As construction on DDG-1000 gets underway in the coming year, the Navy and the two shipyards heading up the effort will have a design that is significantly further along than any previous surface combatant has ever been, according to a Navy official.

When the Navy awarded the construction contracts last month to General Dynamics [GD] Bath Iron Works and Northrop Grumman [NOC] Shipbuilding, DDG-1000 design was more than halfway complete, Capt. Jim Syring, DDG-1000 program manager, told Defense Daily in a recent interview.

“This is a big lesson learned from LCS (Littoral Combat Ship), in terms of, don’t start fabrication before production,” he said. “So we awarded contracts here with about 55 percent of detailed design complete. At the start of fabrication it will be 85 percent.”

The USS Virginia‘s (SSN-774) design was 50 percent complete at the start of fabrication. LCS-1, the USS Freedom was less than 25 percent complete at start of fabrication and DDG-51 was 20 percent along in its design at the same time, Syring said.

“We learned a lot of good lessons from those two programs,” he added.

One of the things the Navy has done throughout the process was to design DDG-1000 to enable some ease in early-on production, Syring noted.

Both the two industry teams were brought into the detail design and helped develop some of the features that will make the ship easier and more affordable to produce, he added.

For example, DDG-1000 will have three-meter deck heights.

“Go on a DDG-51 today and you are probably less than eight feet, with bundled, distributed systems above it, which makes it very hard to install systems,” Syring said. “So what you have is systems on top of systems up in the overhead. What we were able to do is spread them out, not only from a vertical but a horizontal standpoint, because the passageways are very wide. It’s just a bigger ship…its allows you to do that.”

Modularity is also the name of the game. The gun systems are all modular as are the sonar and even the anchor, he added.

Gun systems are all going to be modular, built off- site in Cordova, Ala., and shipped to the yards.

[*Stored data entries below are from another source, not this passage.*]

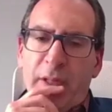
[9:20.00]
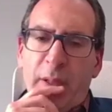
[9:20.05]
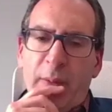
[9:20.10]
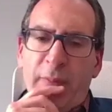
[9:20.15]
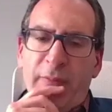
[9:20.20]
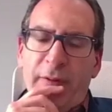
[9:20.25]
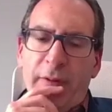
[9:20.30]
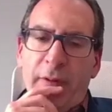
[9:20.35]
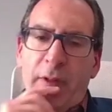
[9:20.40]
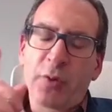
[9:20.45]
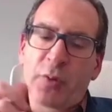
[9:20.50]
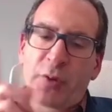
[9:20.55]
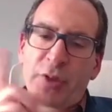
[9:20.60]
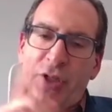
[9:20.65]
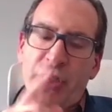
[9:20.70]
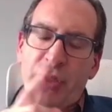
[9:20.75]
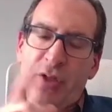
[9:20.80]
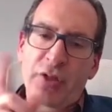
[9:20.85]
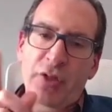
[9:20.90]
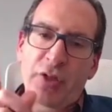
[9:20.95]
helpful.
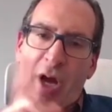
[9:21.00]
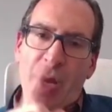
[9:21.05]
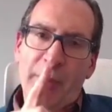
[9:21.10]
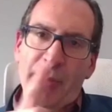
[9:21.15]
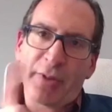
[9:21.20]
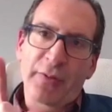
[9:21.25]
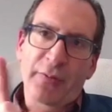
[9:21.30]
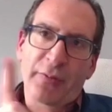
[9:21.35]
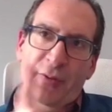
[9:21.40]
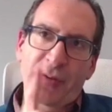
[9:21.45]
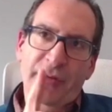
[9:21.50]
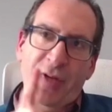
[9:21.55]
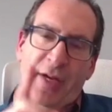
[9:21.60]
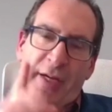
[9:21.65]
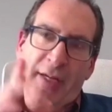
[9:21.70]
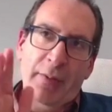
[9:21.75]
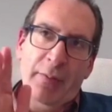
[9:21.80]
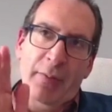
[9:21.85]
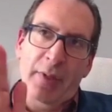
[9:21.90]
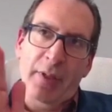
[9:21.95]
Switching topics for a
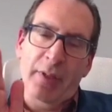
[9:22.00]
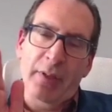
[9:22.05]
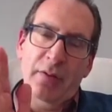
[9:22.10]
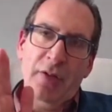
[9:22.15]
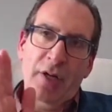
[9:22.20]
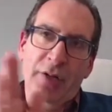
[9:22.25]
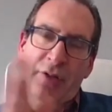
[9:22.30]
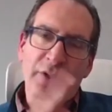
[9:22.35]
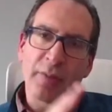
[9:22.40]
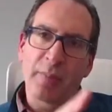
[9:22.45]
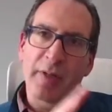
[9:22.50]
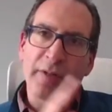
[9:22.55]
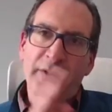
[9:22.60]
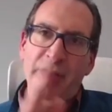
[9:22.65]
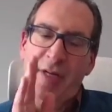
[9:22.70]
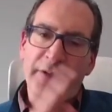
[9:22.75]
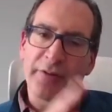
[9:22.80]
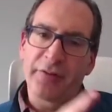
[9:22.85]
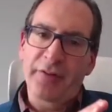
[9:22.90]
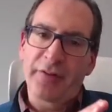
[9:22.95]
second, I want to talk to you about
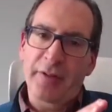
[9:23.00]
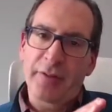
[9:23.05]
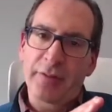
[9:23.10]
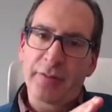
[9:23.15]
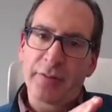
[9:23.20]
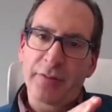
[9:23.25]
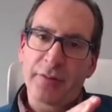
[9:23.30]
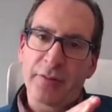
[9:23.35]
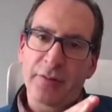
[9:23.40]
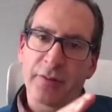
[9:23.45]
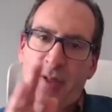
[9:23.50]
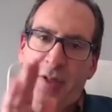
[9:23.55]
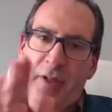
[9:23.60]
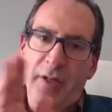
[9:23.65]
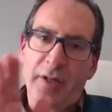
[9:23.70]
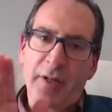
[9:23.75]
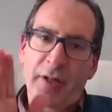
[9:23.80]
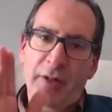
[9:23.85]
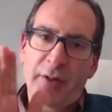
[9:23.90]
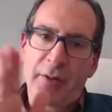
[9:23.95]
data centers.
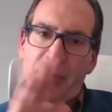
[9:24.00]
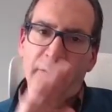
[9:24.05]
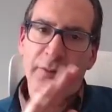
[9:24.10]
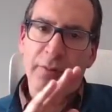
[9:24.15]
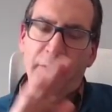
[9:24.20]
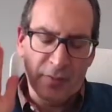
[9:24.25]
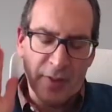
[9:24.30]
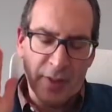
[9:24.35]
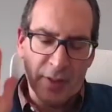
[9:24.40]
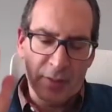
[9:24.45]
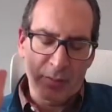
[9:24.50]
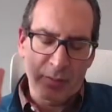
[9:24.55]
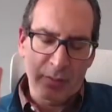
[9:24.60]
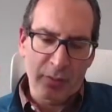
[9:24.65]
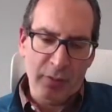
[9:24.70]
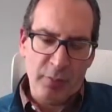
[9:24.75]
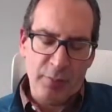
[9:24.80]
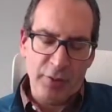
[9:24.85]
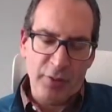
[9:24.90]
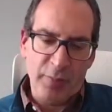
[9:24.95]
And I know you've got
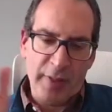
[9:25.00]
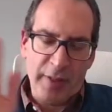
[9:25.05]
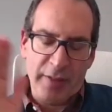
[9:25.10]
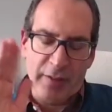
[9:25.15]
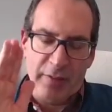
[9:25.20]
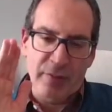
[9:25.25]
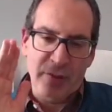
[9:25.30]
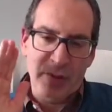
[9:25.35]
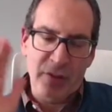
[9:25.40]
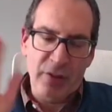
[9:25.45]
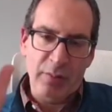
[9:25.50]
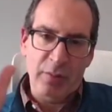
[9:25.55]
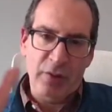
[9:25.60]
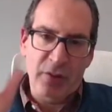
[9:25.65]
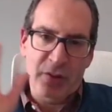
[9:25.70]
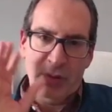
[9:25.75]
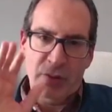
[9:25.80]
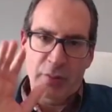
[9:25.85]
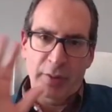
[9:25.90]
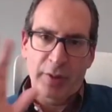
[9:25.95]
your perspective, and
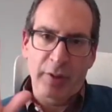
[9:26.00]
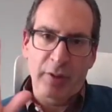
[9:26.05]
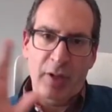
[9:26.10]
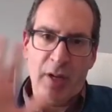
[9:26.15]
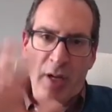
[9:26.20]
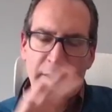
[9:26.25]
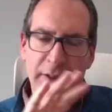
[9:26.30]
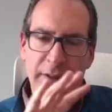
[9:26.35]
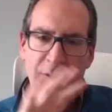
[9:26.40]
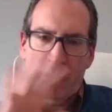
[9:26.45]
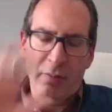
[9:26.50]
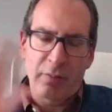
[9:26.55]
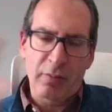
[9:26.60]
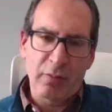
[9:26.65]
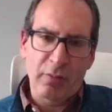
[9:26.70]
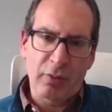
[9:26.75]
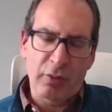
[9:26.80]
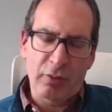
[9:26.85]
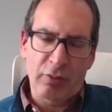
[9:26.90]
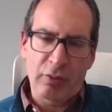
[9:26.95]
Siemens is doing a lot
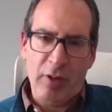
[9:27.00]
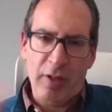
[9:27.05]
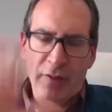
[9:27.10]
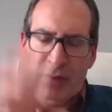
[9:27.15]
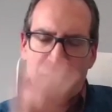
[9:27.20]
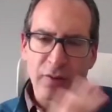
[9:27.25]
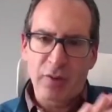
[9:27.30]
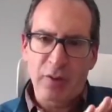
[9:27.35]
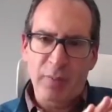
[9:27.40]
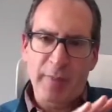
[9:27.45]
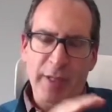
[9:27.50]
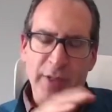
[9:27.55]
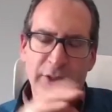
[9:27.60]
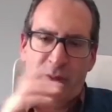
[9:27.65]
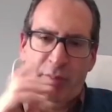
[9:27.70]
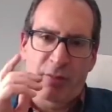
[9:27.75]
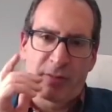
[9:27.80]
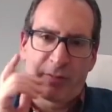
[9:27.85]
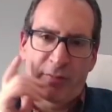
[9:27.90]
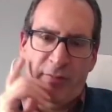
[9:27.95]
across the
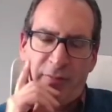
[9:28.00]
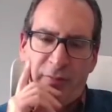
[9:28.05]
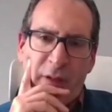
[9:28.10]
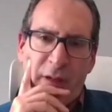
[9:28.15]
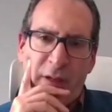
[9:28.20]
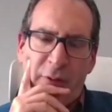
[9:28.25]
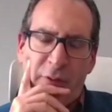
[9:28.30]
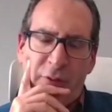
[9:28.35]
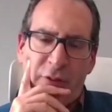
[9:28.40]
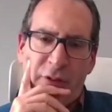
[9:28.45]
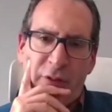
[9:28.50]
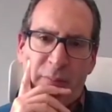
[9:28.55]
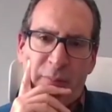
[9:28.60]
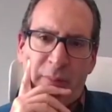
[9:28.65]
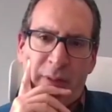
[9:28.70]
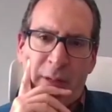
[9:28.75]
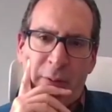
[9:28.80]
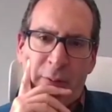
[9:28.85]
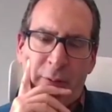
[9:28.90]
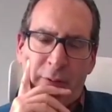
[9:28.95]
spectrum of energy and
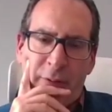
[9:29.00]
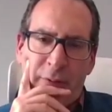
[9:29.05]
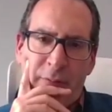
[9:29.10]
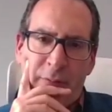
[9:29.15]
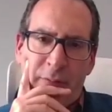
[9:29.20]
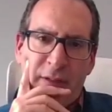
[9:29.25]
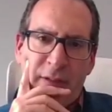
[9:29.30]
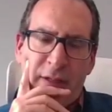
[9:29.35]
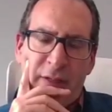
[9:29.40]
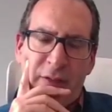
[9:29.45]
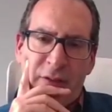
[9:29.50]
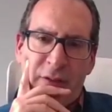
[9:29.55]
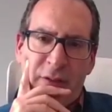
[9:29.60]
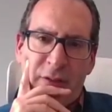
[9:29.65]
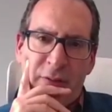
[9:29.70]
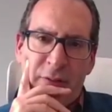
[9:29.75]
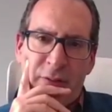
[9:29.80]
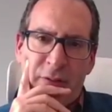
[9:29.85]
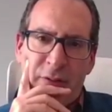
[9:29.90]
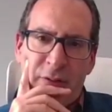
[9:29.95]
power, and data
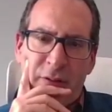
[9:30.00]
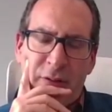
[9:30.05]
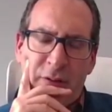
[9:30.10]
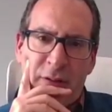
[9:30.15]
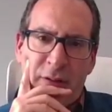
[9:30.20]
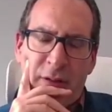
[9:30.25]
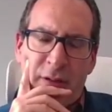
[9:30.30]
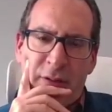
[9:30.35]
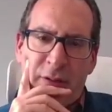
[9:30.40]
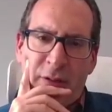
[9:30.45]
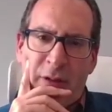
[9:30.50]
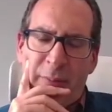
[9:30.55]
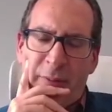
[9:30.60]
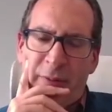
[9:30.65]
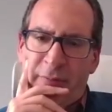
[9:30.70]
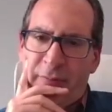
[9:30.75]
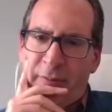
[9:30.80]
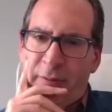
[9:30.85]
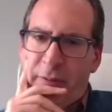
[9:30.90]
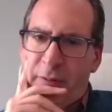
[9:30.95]
centers is a hot
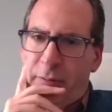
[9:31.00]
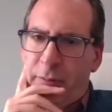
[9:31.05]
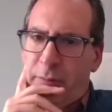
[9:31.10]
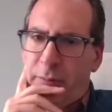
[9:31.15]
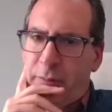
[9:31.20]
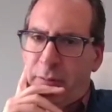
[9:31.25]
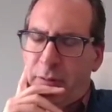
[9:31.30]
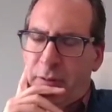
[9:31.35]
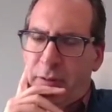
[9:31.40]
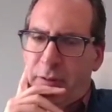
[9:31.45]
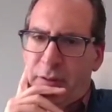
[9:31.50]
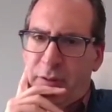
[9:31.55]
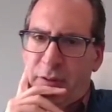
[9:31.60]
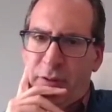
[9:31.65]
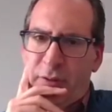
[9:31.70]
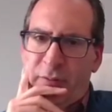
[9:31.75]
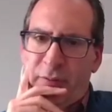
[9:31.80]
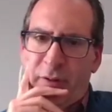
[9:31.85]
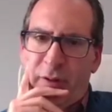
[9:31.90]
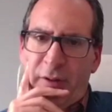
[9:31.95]
topic for you as it
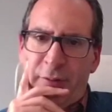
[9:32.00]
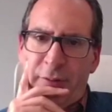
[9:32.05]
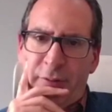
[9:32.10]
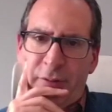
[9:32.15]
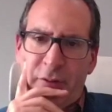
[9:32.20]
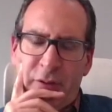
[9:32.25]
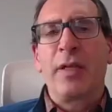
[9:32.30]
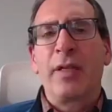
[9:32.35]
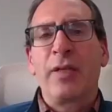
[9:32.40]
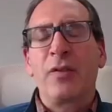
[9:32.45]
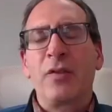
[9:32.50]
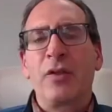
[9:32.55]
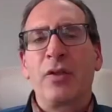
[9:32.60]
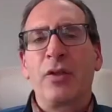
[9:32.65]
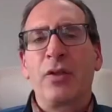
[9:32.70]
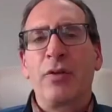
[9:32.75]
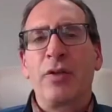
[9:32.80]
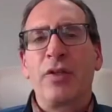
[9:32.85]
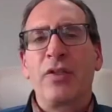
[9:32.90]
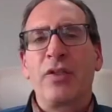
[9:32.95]
is for others. It's
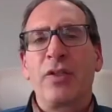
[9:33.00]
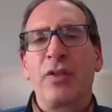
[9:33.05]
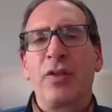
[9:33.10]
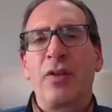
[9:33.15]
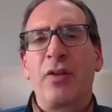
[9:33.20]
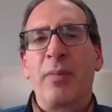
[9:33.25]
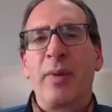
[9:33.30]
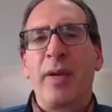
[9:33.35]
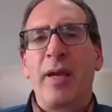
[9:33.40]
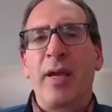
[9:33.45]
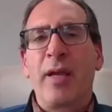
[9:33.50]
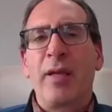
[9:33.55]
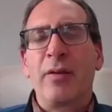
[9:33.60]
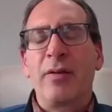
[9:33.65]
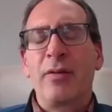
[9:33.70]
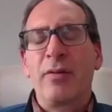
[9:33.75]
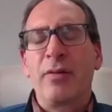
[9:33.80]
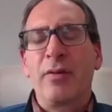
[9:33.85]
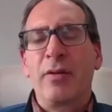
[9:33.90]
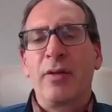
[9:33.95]
increasing the demand,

“We are going, in many cases, [to] bundle the distributed systems and actually install them in segments in the ship,” Syring said. “Then all the EMEs (electronic module enclosures), all the electronic and combat system components, will all come in those enclosed cabinets into the ship. So you won’t be walking consoles on or computer equipment on, which enables us to take these through a pretty sophisticated test and integration before it even gets to the ship.”

Future ships can have system upgrades go on in parallel to construction because the design will show one of these cabinets being installed, and what is inside of the cabinet will actually be irrelevant, Syring said.

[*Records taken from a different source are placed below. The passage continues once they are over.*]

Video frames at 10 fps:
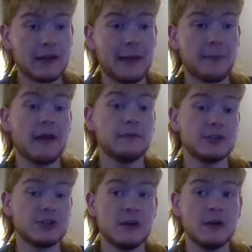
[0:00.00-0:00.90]
lap
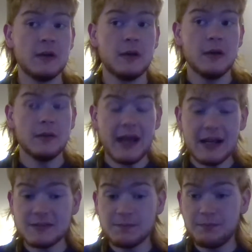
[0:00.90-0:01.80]
average. That
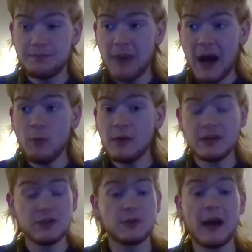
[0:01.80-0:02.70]
is about what
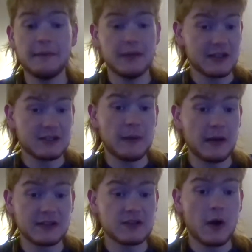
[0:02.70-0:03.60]
the driving
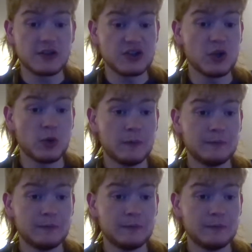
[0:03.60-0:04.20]
experience cars do.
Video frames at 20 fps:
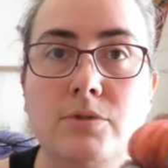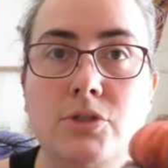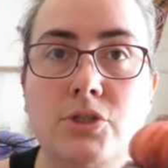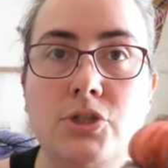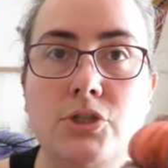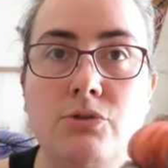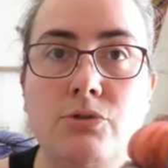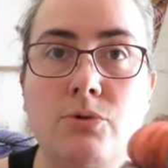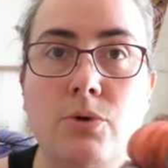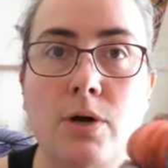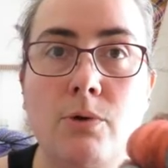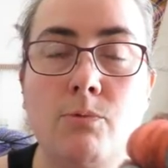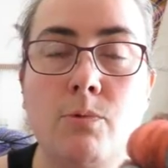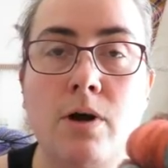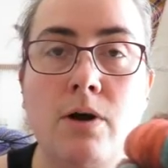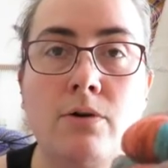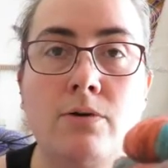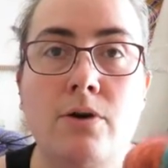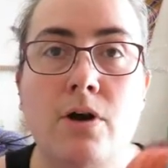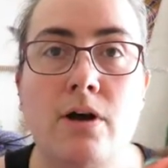do quite
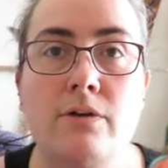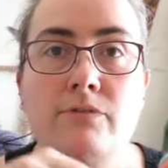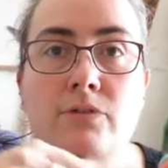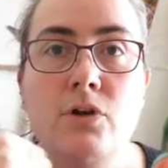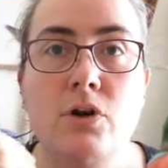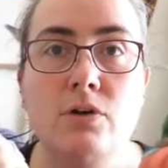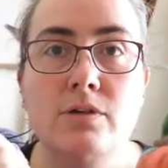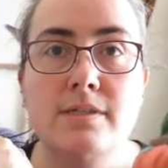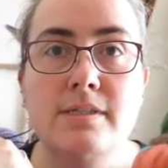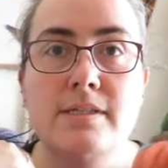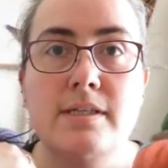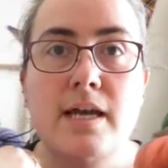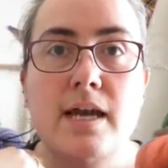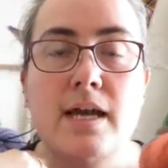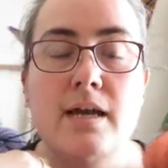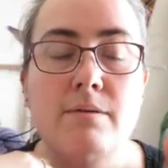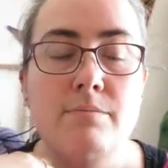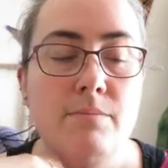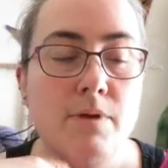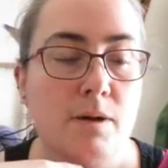well. I've got
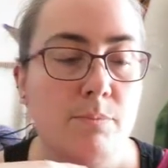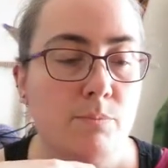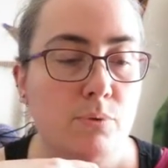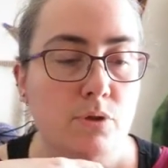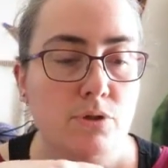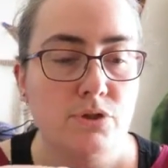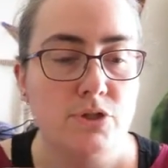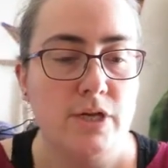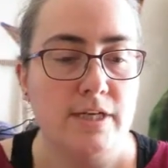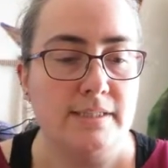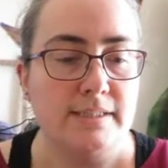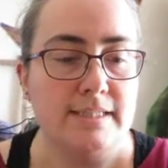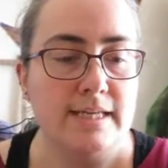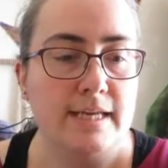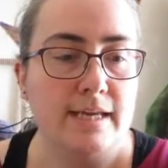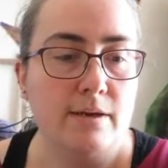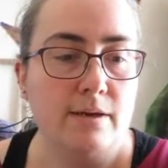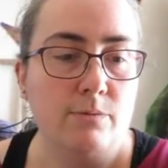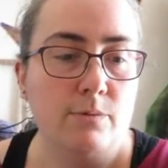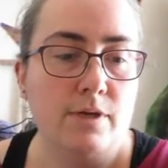a project
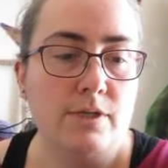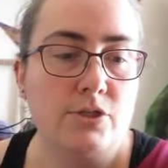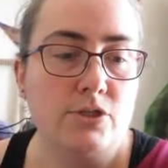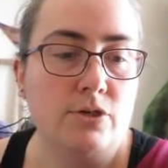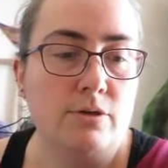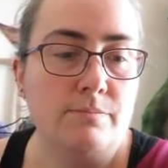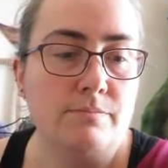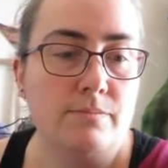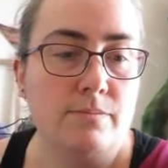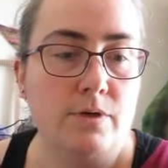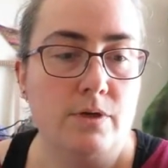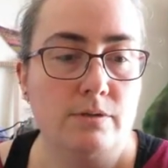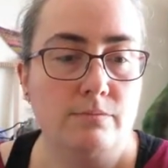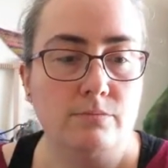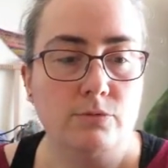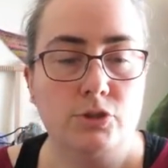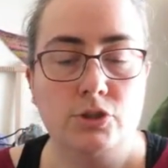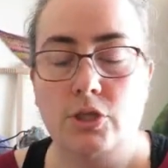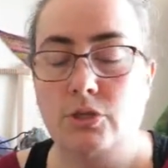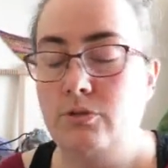here which I'll
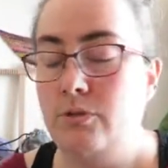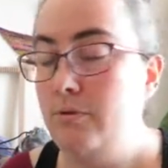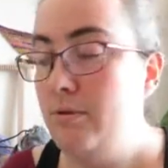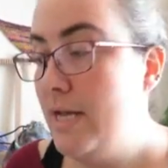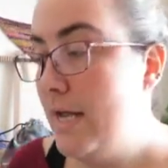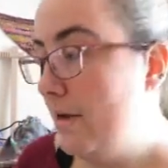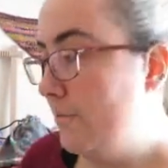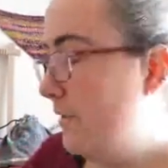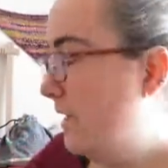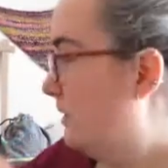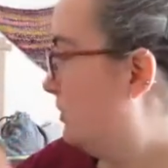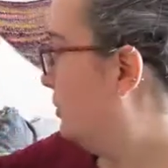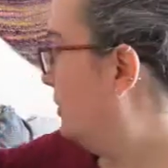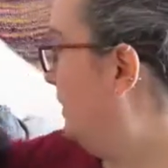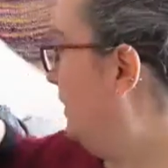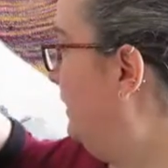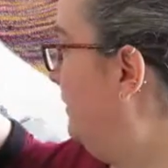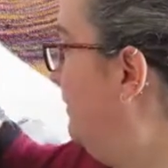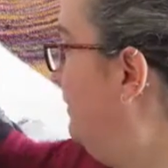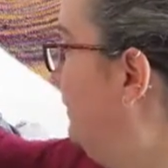show you now.
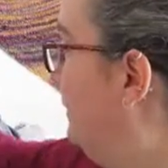Actually,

There is also a lot of room for growth, he added. DDG-1000 will have approximately 1,500 metric tons of available margin at the end of service. That’s almost twice what a DDG- 51 has, Syring noted.

“The capacity for the rail gun, laser weapons, future radar upgrades…all that is exactly why we want to build this ship and not more 51s,” he said. “Growth to the future is through this platform.”

The industry partners have also done a considerable amount of work in preparation for construction of DDG-1000, Syring said.

“I can’t overstate how well Bath Iron Works is doing on the DDG-51 programs. The ultra hull facility up there helps them immensely in terms of being able to outfit…construct…major parts of the ship on land,” he said. “They’ll build DDG-1000 in nine modules.”

The ultra hull facility will build one module that will be more than 4,000 tons, which is bigger than an FFG-7, Syring said. “That, for me, as a customer, is fantastic because I get workers in here in a controlled enclosed facility. I can just turn this thing out.”

Bath is also doing all the vertical launch system welding for the Navy, he added.

Northrop Grumman’s Pascagoula, Miss., shipyard has a new panel line facility and DDG-1000 will be the first customer, Syring said. The company’s Gulfport, Miss., composite facility is up and running, and the Pascagoula yard has its crane back, he added.

BAE Systems leased a former bridge manufacturing facility in Cordova to build the Advanced Gun System.

Raytheon [RTN] has systems built across the country and is building the multi-function radar dome in the United Kingdom, Syring added.

“What I have been able to do with Raytheon on SPY III and [Lockheed Martin] Moorestown is…since it is a single contract now…demand commonality in terms of electronic components, in terms of receivers [and] exciters,” he said. “All those electronic components are very similar, if not the same.”